● **WHAT IS NEEDED**
Word for word, write out all the entries below, omitting every picture.
START SUPPLIED MATERIAL
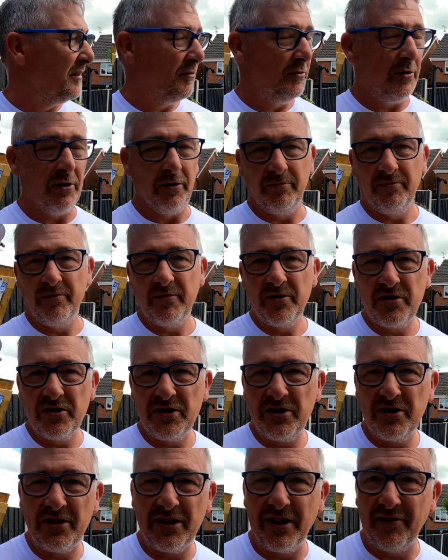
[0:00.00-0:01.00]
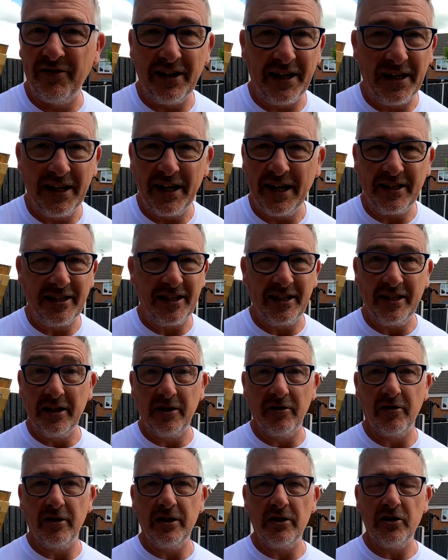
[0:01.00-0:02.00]
well, 17, 18
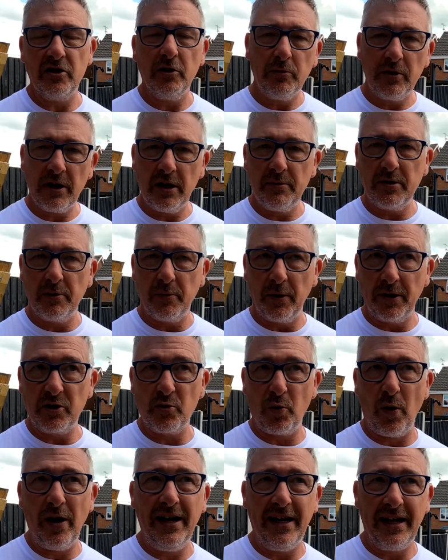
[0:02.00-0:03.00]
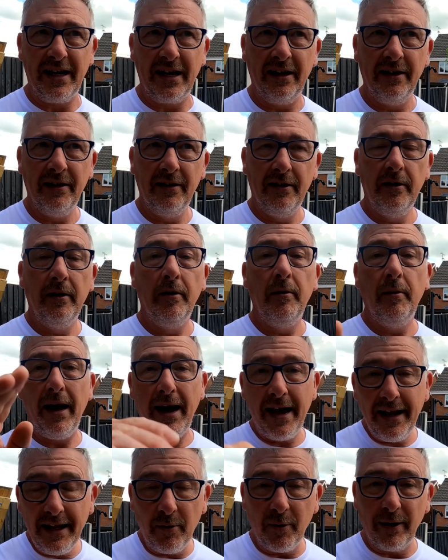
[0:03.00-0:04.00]
degrees, sometimes it went 20.
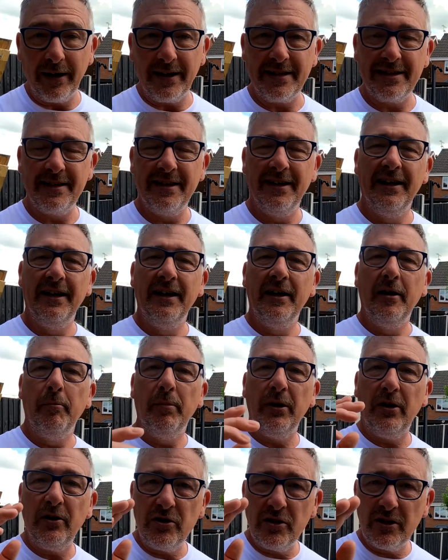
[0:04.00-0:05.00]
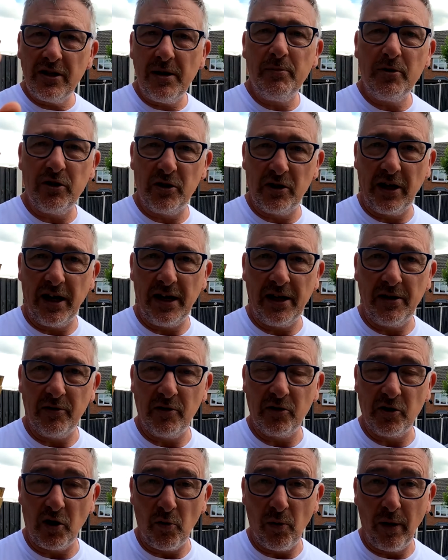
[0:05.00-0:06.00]
Anyways, because the temperatures are getting
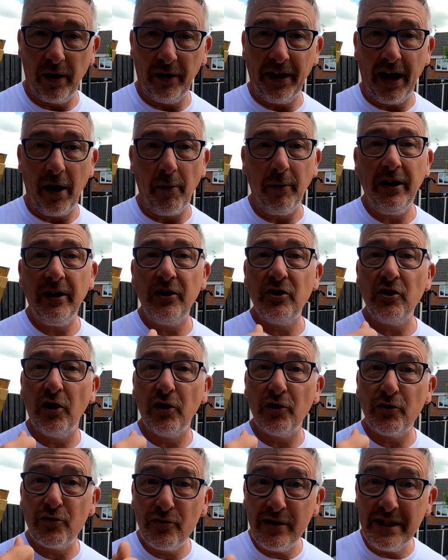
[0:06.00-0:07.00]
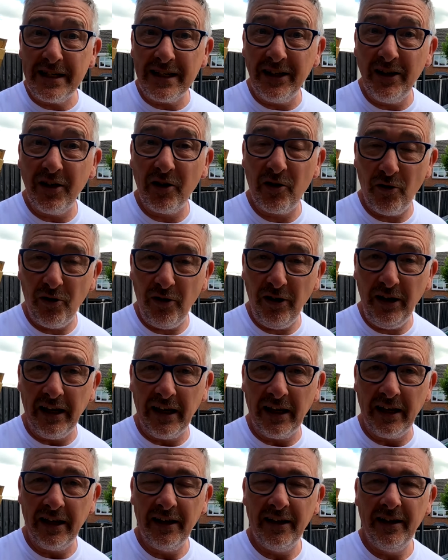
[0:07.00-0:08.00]
so well now, we can start treating the koi.
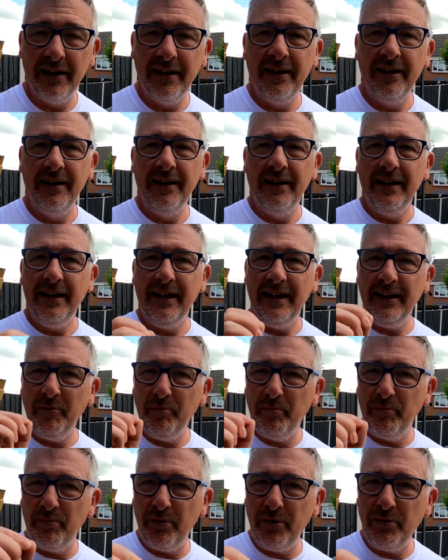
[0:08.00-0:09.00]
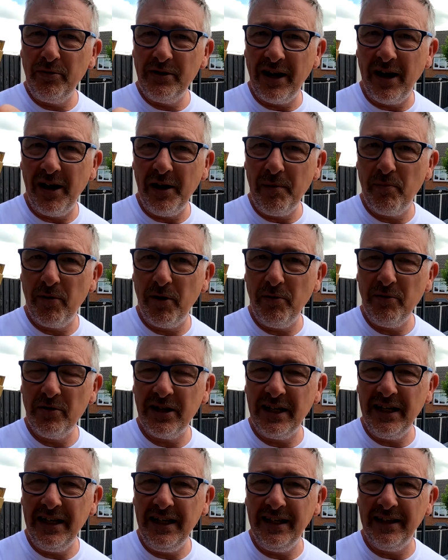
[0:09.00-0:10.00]
Little high
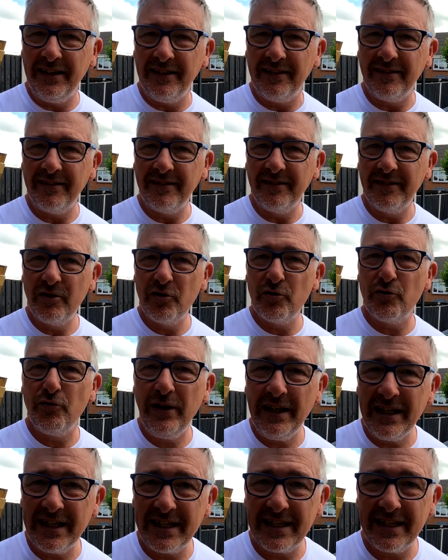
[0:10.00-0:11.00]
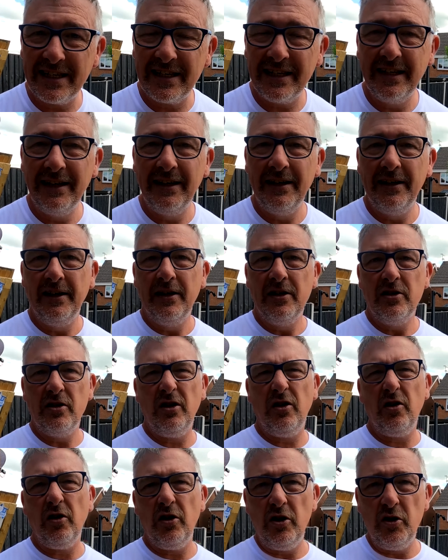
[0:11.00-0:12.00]
protein treats. So
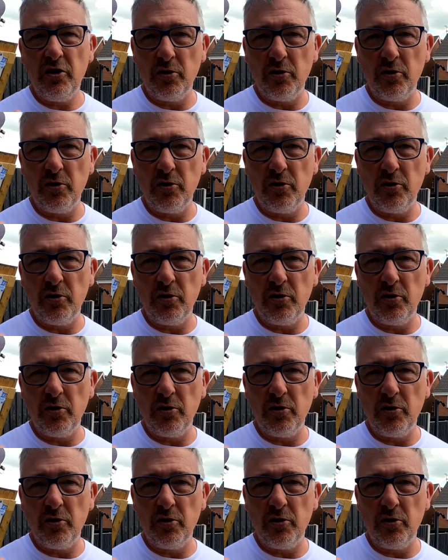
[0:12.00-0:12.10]
you've got your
END SUPPLIED MATERIAL
● **SOLUTION**
[0:00.00-0:01.00]
[0:01.00-0:02.00]
well, 17, 18
[0:02.00-0:03.00]
[0:03.00-0:04.00]
degrees, sometimes it went 20.
[0:04.00-0:05.00]
[0:05.00-0:06.00]
Anyways, because the temperatures are getting
[0:06.00-0:07.00]
[0:07.00-0:08.00]
so well now, we can start treating the koi.
[0:08.00-0:09.00]
[0:09.00-0:10.00]
Little high
[0:10.00-0:11.00]
[0:11.00-0:12.00]
protein treats. So
[0:12.00-0:12.10]
you've got your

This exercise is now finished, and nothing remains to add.